• Work required
Search the entries below for "with", and copy each line where it appears.
(The records begins)
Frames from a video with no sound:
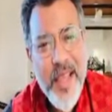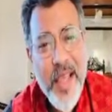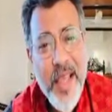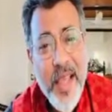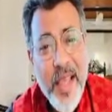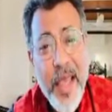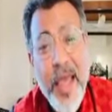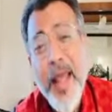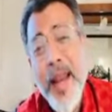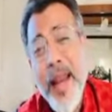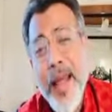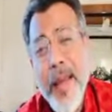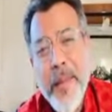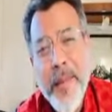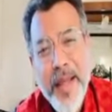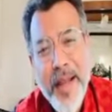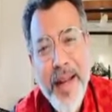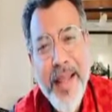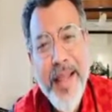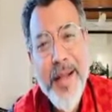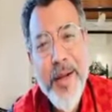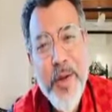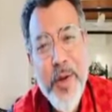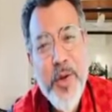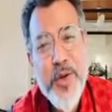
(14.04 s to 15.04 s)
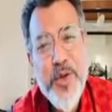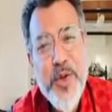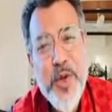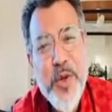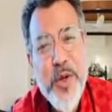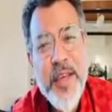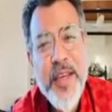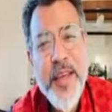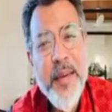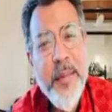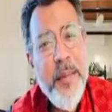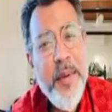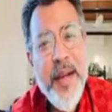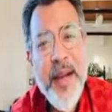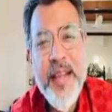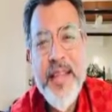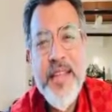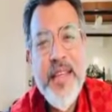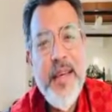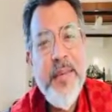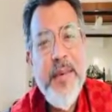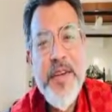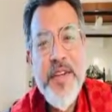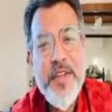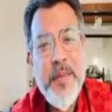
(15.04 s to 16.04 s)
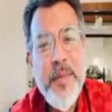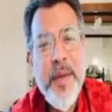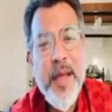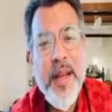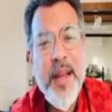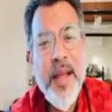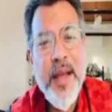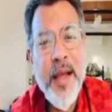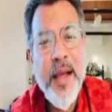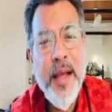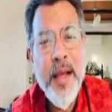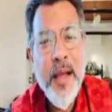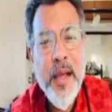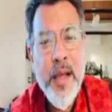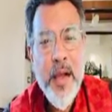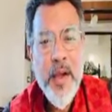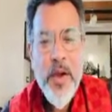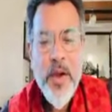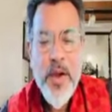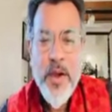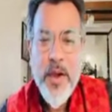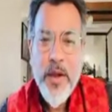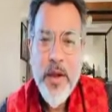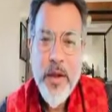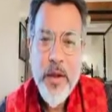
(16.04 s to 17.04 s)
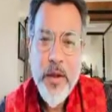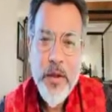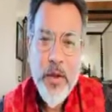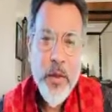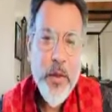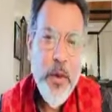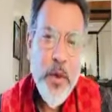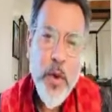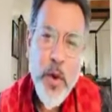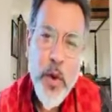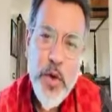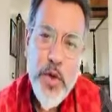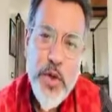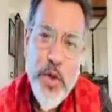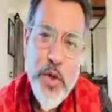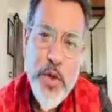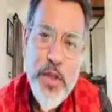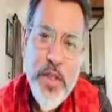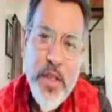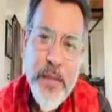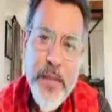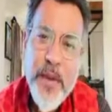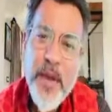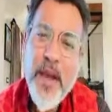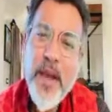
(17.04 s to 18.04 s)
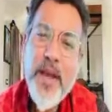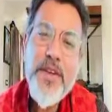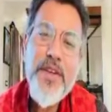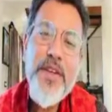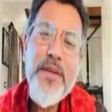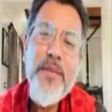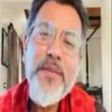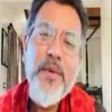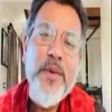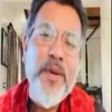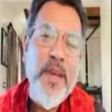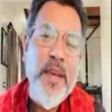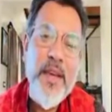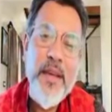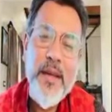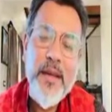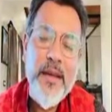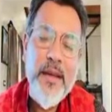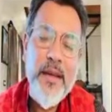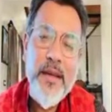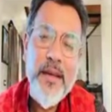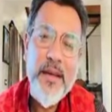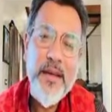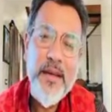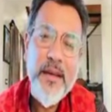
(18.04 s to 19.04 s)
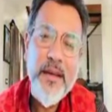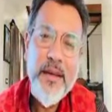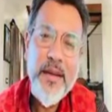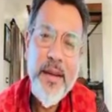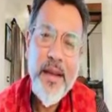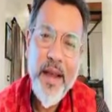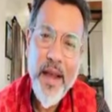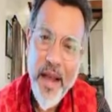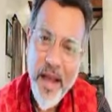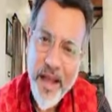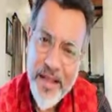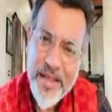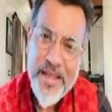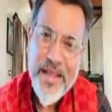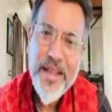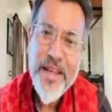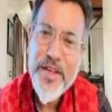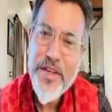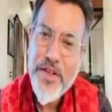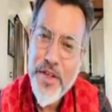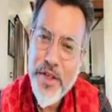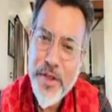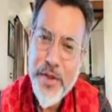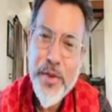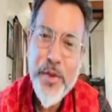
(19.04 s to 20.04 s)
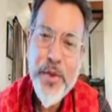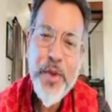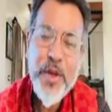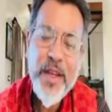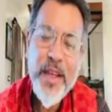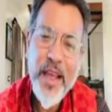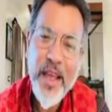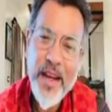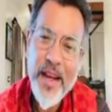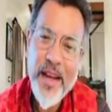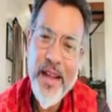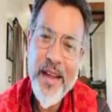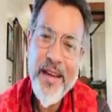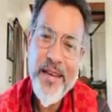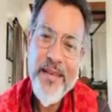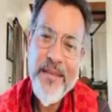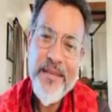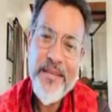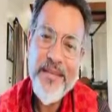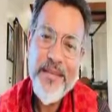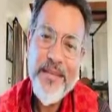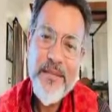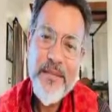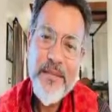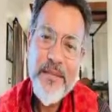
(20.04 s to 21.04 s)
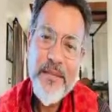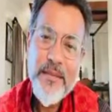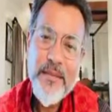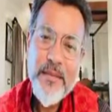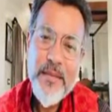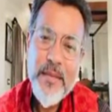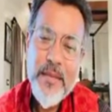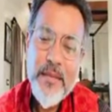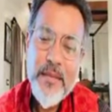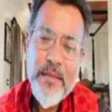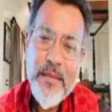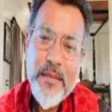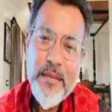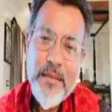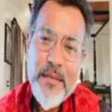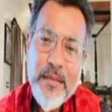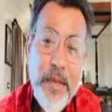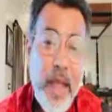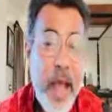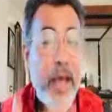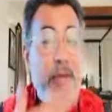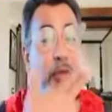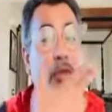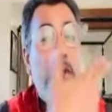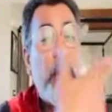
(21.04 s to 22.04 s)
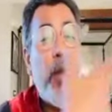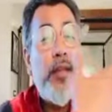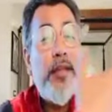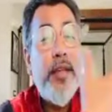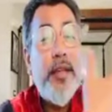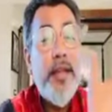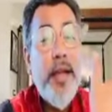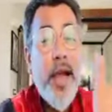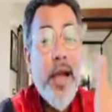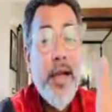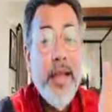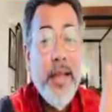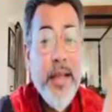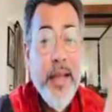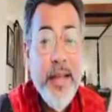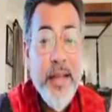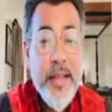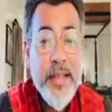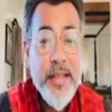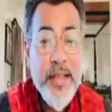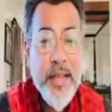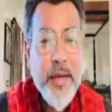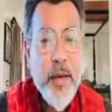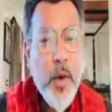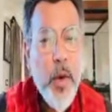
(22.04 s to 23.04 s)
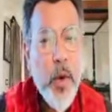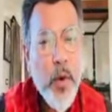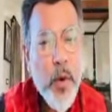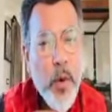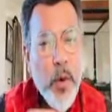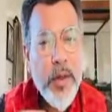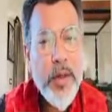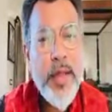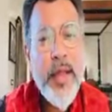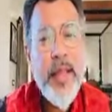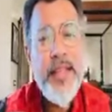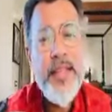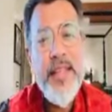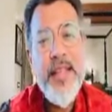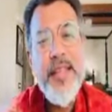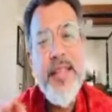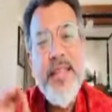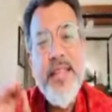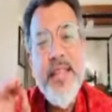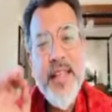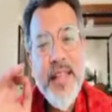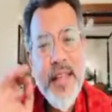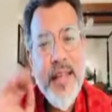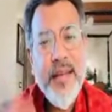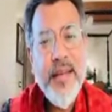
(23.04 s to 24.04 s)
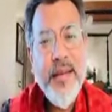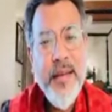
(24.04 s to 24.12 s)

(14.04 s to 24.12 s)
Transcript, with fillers: খেলা মেলায় লোক ঠকিয়ে বেড়েছে বেশ বেলা তবু কষ্ট চেপে হাসি মুখে আজকে সিঁদুর খেলা নাকতলাতে নাক কেটেছে খোকন গেছেন জেলে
(The records ends)
• Exercise response
Frames from a video with no sound:
Transcript, with fillers: খেলা মেলায় লোক ঠকিয়ে বেড়েছে বেশ বেলা তবু কষ্ট চেপে হাসি মুখে আজকে সিঁদুর খেলা নাকতলাতে নাক কেটেছে খোকন গেছেন জেলে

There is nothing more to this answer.